ARMED Forces Chief of Staff Gen. Gregorio Pio Catapang Jr. wants at least one percent of next year’s national budget to be allocated for defense spending even as he admitted that the country’s military capabilities are no-match against the Chinese.
Catapang made the admission amid reports on China’s ongoing reclamations in disputed territories in the West Philippine Sea (South China Sea)
Apparently reacting to the apparent military activities in contested waters, he said, “I hope this is just like an [SM] Mall of Asia that they are constructing but I think they have some military or defense purpose.
The Philippine military had noted that seven reclamations are taking place in the conflict areas.

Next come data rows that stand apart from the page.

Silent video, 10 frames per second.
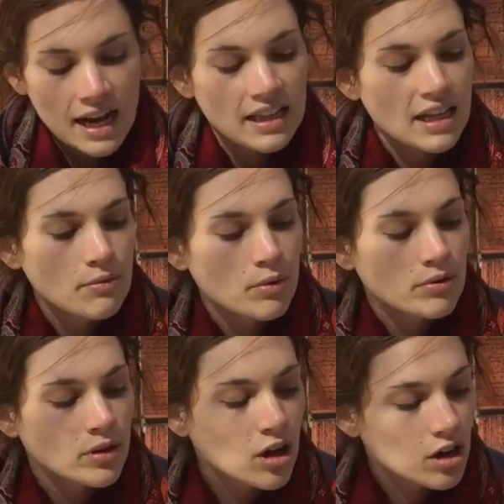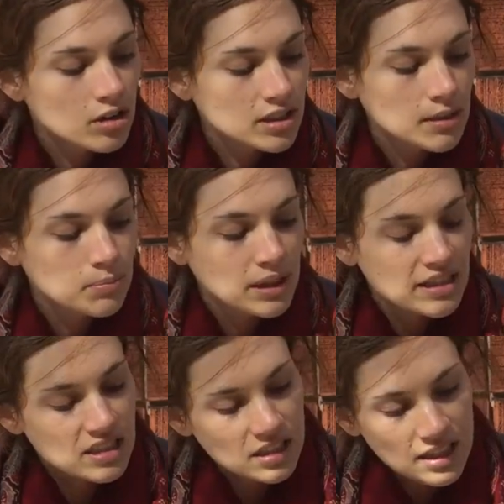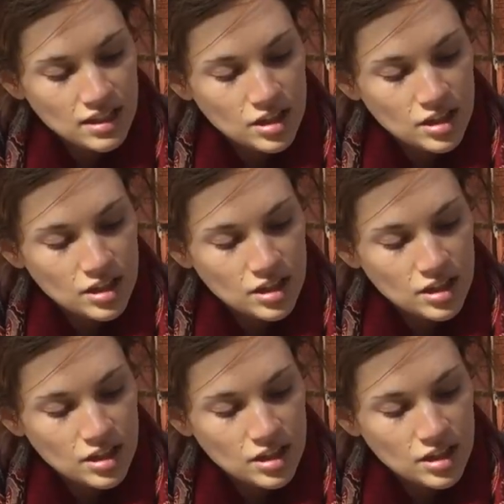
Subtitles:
And then when we're all done planting,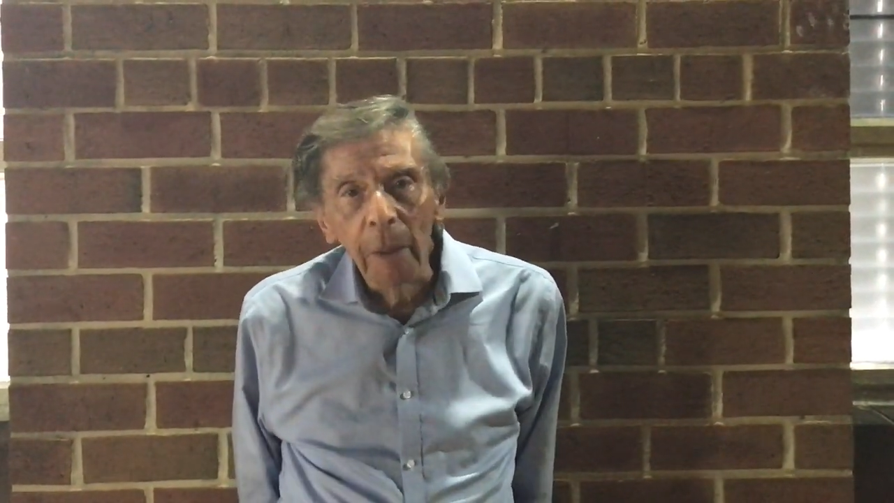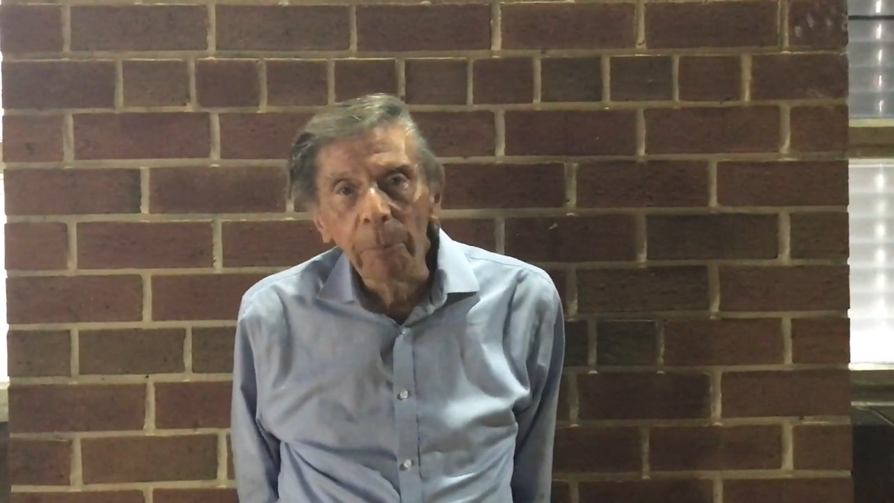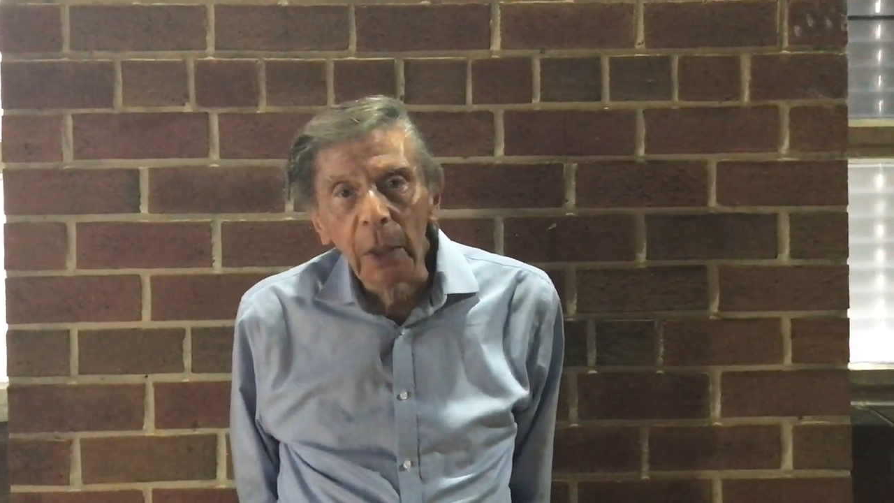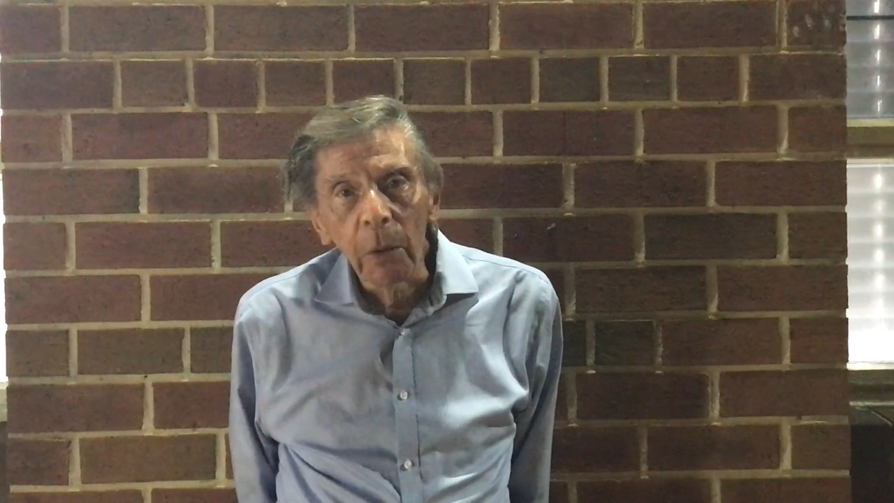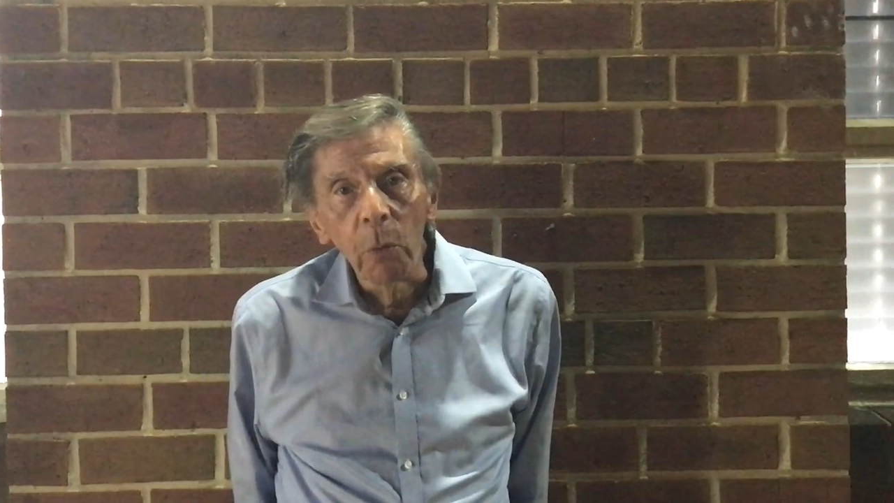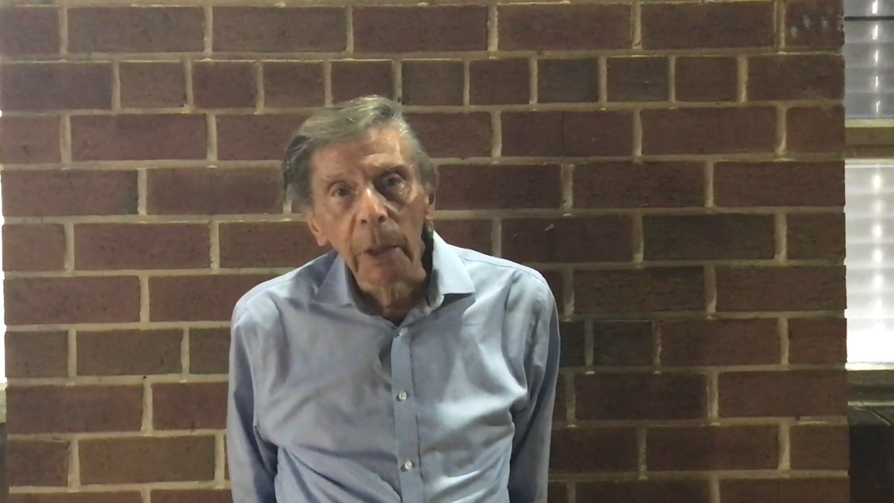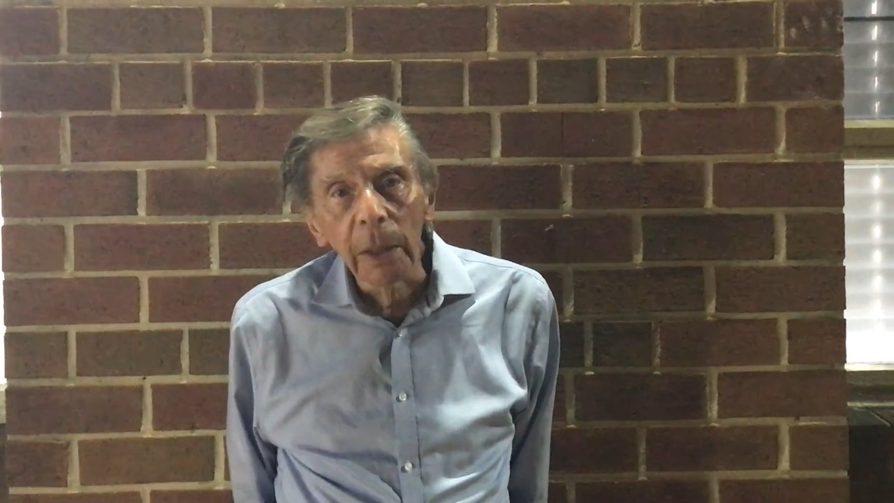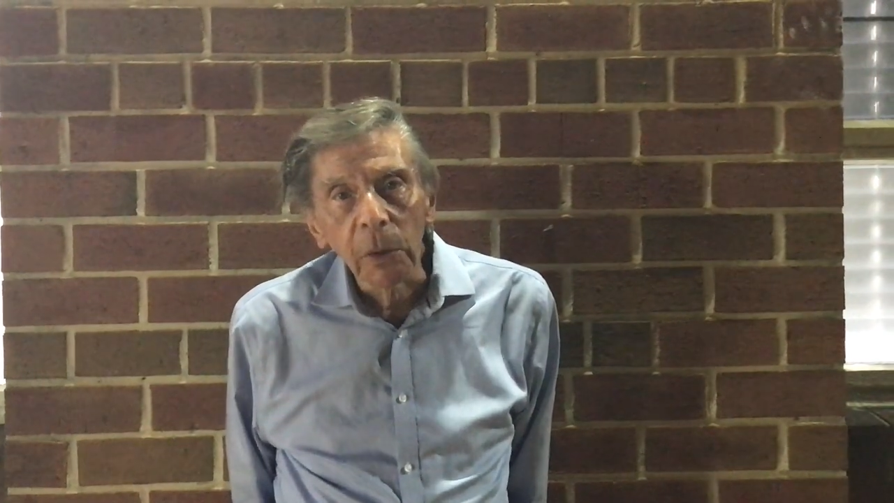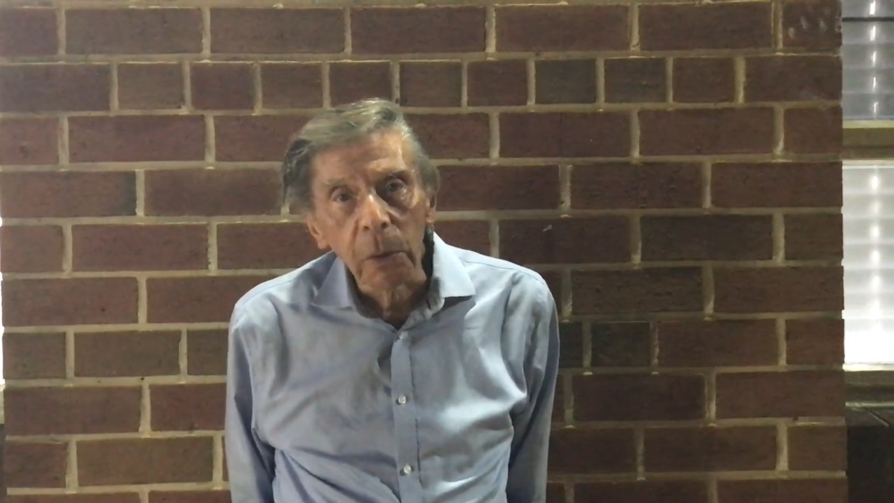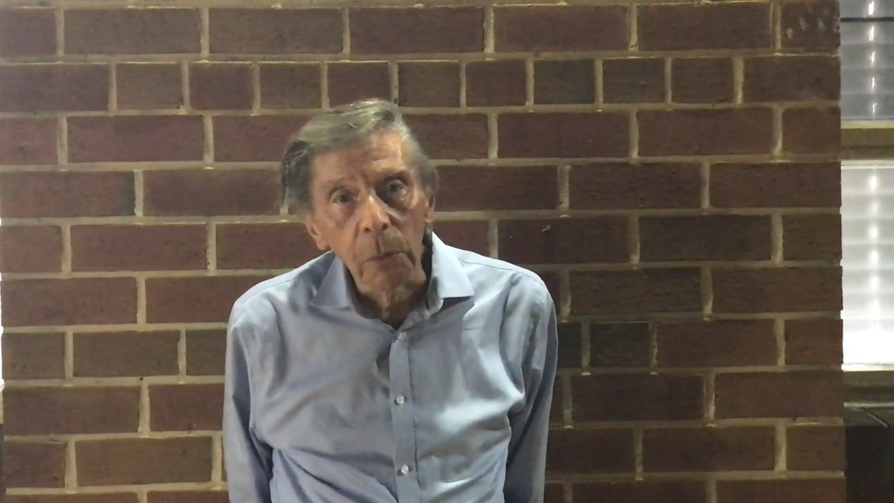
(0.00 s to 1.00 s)
out better
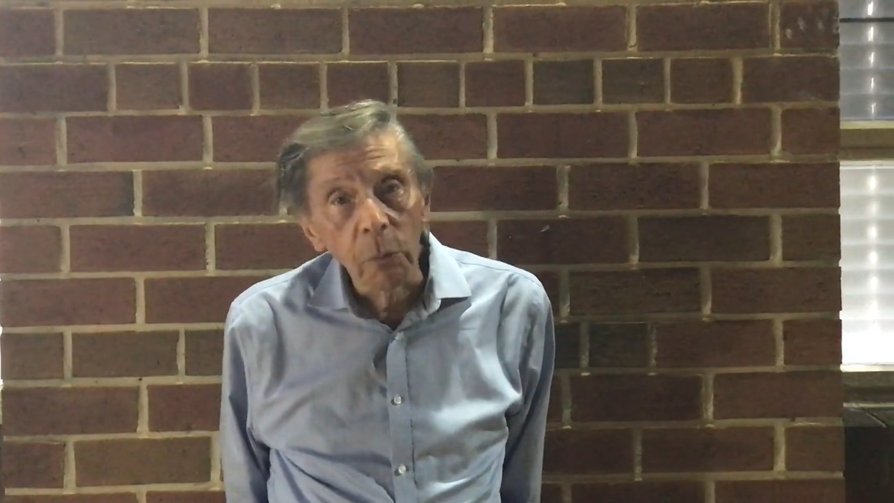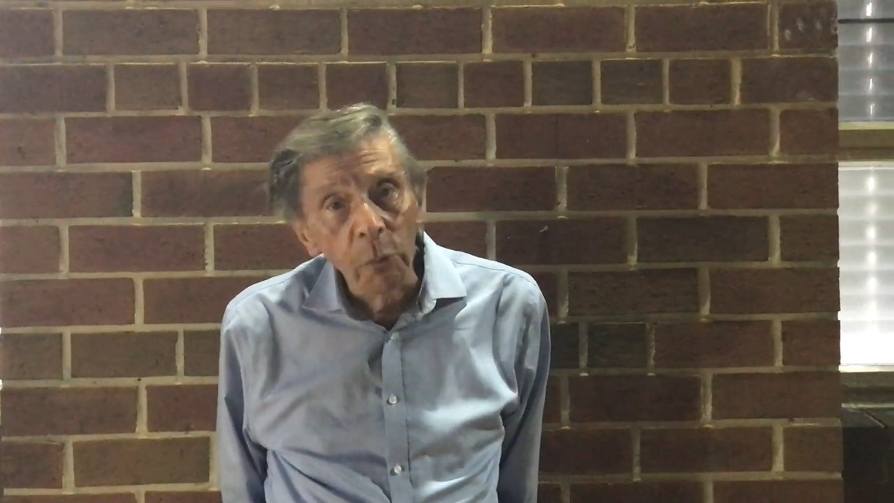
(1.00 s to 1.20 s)
ways to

In a news briefing, Catapang showed aerial photos of the ongoing reclamations, including two that are inside the exclusive economic zone (EEZ) of the Philippines.
He did not say who took the photos, which were taken in December last year and in February and March this year.
“So as [of]now we have monitored about seven reclamations in the area but we are much more concerned [with]two specific areas [that are]inside our exclusive economic zone.
These include the development that they [Chinese] would like to do in Mischief Reef, also in Mabini Reef and Chigua Reef, all of these are inside the exclusive economic zone of the Republic of the Philippines,” Catapang said.
When asked if the AFP is not frustratedabout not being able to do anything to stopping China’s apparent military activities and saber-rattling, he replied, “That’s the reality.”
He noted the need to increase military and defense expenditures and suggested that if the country cannot raise them to two percent of the gross national product (GNP), a law must be passed to allow the AFP modernization to be secured for the next 15 years.
“What I am proposing is that at least one percent of the national budget, approved national budget, will go [to]improvement of the capabilities of our defense and military units, to include the OCD [Office of Civil Defense] because we are fighting or facing also another global challenge, which is global climate change,” Catapang said.
He, however, pointed out that the AFP is prepared to defend the country, citing continuing naval patrols and troop supplies in the West Philippine Sea.
The AFP chief said it is now up to the Department of Foreign Affairs (DFA) to decide on what to do regarding the matter.
“Our job is just to know what is happening in the area and it is up to our national leaders to give us the marching orders on what to do,” he added.
“What we would like to highlight here is it’s not only the Philippines that should be concerned about what’s happening in the West Philippine Sea but entire nations or countries all over the world,” Catapang said.
According to the AFP chief, he is hoping that the Chinese government will recognize the Philippine claim to areas in the disputed waters so that no provocative actions will be taken against Filipino troops deployed there.